You should talk to your sons about Miley Cyrus, Robin Thicke and "Blurred Lines" too

'Blurred Lines' is four weeks from being the most popular song ever. 

Critics such as Tricia Romano of The Daily Beast suggested that the song and the music video trivialize sexual consent. She charges that many female fans were uncomfortable with both the song and the video. Her article quoted feminists who interpreted the song's message as being promotion of rape culture on account that the moniker "Blurred Lines" and portions of the lyrics like "I know you want it" encourage the idea "no doesn't always mean no" and that some women who are raped are asking for it. Criticism was also leveled at the song's video, which has been labelled "eye-poppingly misogynist".

Thicke, noting that all three male singers are married and have children, claimed that the Diane Martel–directed video was tongue-in-cheek.

All of this leads to a larger discussion.

"There have been a number of different parenting websites or blog posts who have come up with good ways to talk to your daughter about Miley, writes Eric Clapp, a pastor, on his blog. "And, don’t get me wrong, I’m all about parents talking to their daughters about sexuality,"

However, Clapp goes on to point out how there are barely any commentaries, articles, or blog posts that talk about:
... how Robin Thicke was on stage with a woman young enough to be his daughter while thrusting his pelvis and repeating the line “I know you want it” while T.I. non-chalantly raps about much more graphic stuff. 

Both performers should be held accountable for what they did. As blogger Melissa Wardy points out:
It was rehearsed, there were many adults involved in making the decisions about what the audience would see. I think we can hold performers responsible for their art free of censorship, as the audience we have every right to comment on and critique. This act went on stage with those responsible knowing plenty of young people would be seeing it. I’m rather certain they were banking on that.
Shelli Latham elaborated:
Girls’ sexuality is so much the focus of our ire. Women who have sex are dirty. Men who have sex are men. Girls who dress to be ogled are hoes. Men who ogle are just doing what comes naturally. This is the kind of reinforced behavior that makes it perfectly acceptable to legislate a woman’s access to birth control and reproductive health care without engaging in balanced conversations about covering Viagra and vasectomies. Our girls cannot win in this environment, not when they are tots in tiaras, not in their teens or when they are coming into adulthood.
There is a body of research that shows how viewing images of objectified women gives men “greater tolerance for sexual harassment and greater rape myth acceptance,” and helps them view women as “less competent” and “less human.".

How do you talk to your tween/teen boys about older men using younger girls like sex objects? What are the implications and implicit messages around male performers being surrounded by barely-dressed female backup dancers? How would your boys answer this question: When so many of the female performers are so scantily clad, is that self expression of sexuality or the symptom of something more insidious?
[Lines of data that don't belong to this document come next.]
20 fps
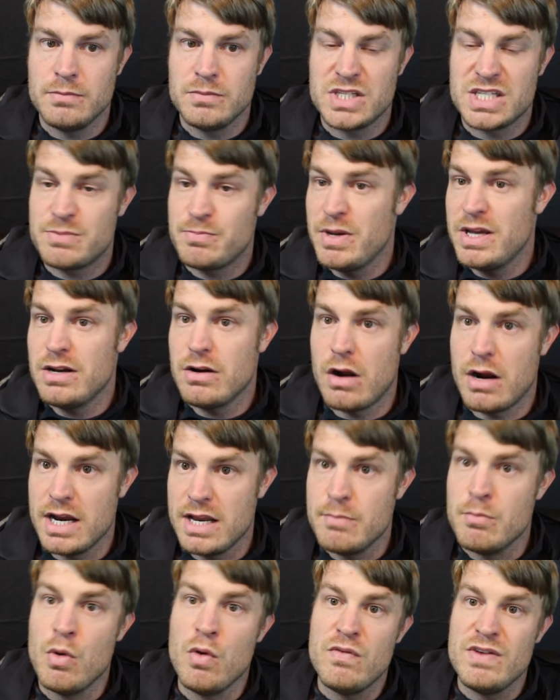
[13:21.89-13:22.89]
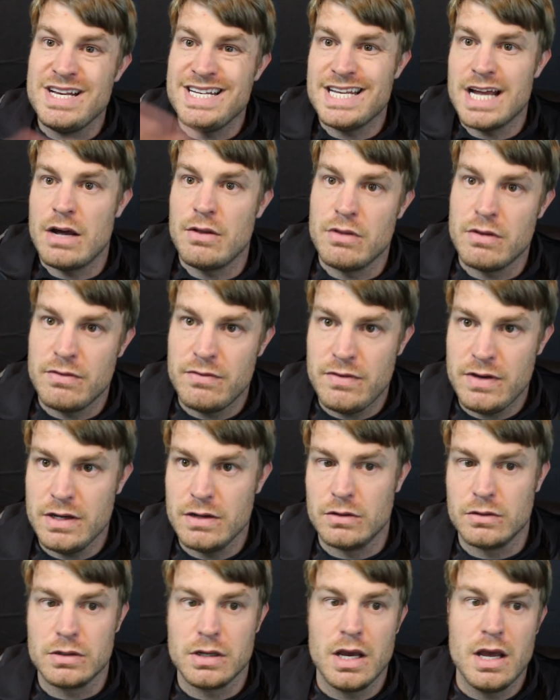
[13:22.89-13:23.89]
spin on it moving down the
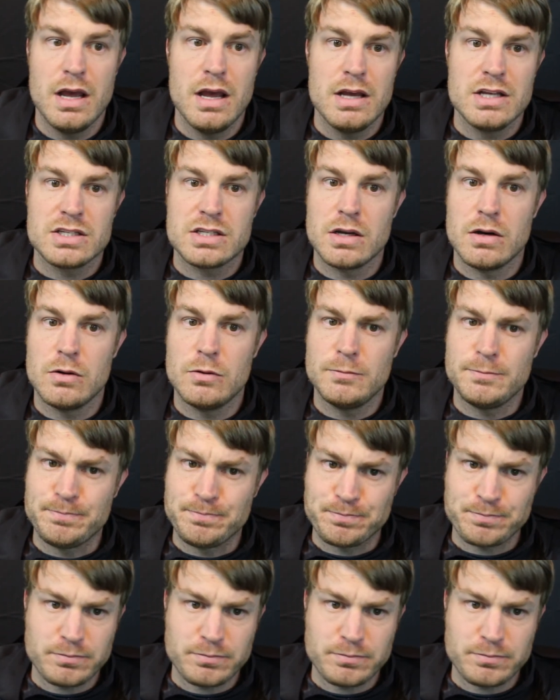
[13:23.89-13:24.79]
field. So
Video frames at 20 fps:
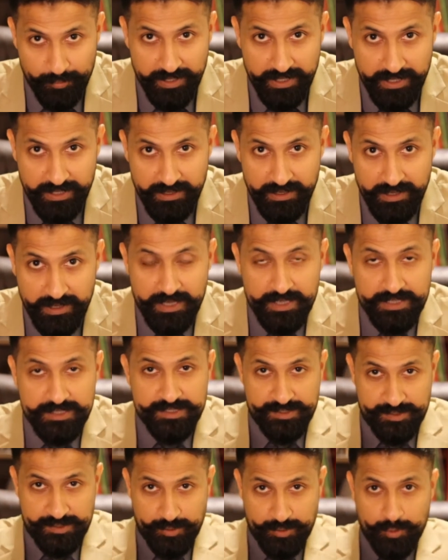
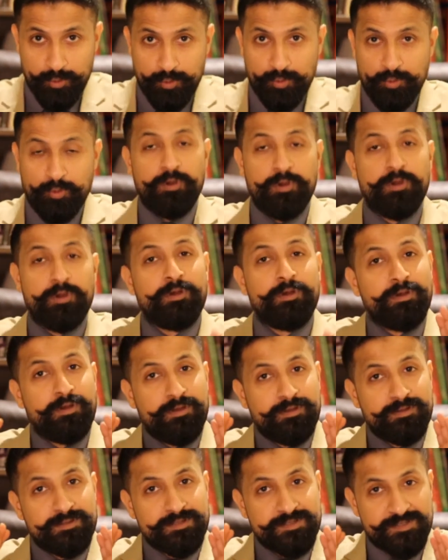so
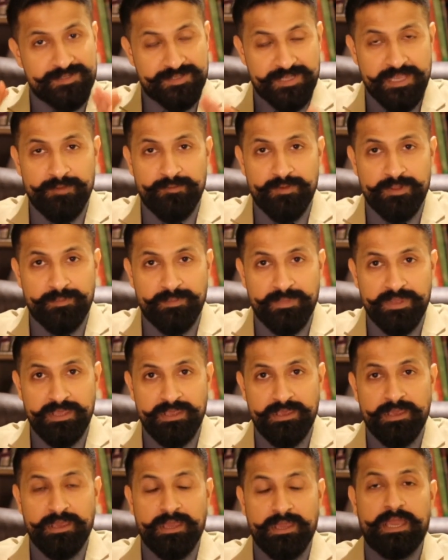stay with me,
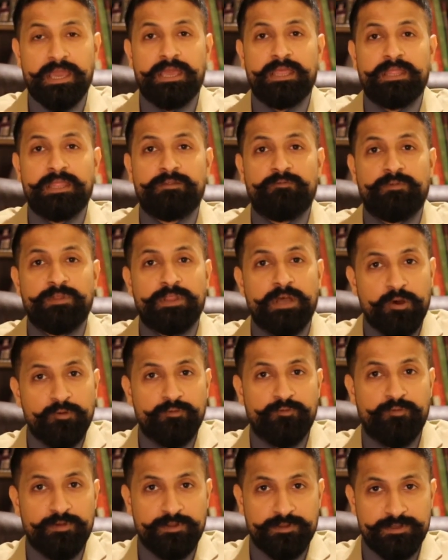and without
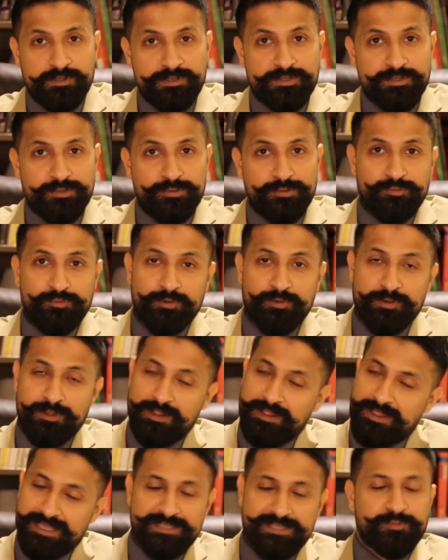further ado,
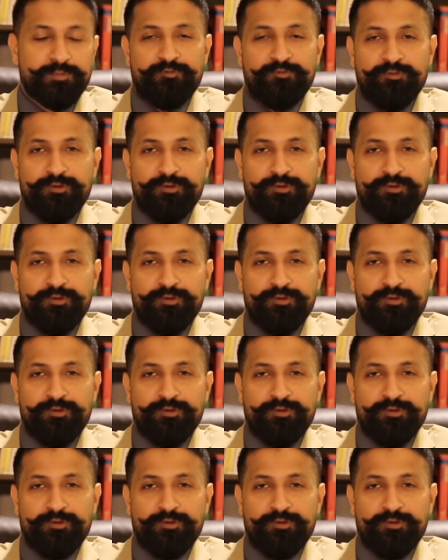let's move on.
Why were none of the men nearly naked?

Boys, how do you feel the representations of women at the MTV Video Music Awards affect your female friends and family members? What expectations does your family have around how their boys will treat girls and women? Did what you see or heard about from the VMA’s live up to that or fall short?

Clearly, singing about “blurred lines” has great potential to reinforce a culture that already trivializes the importance of consent.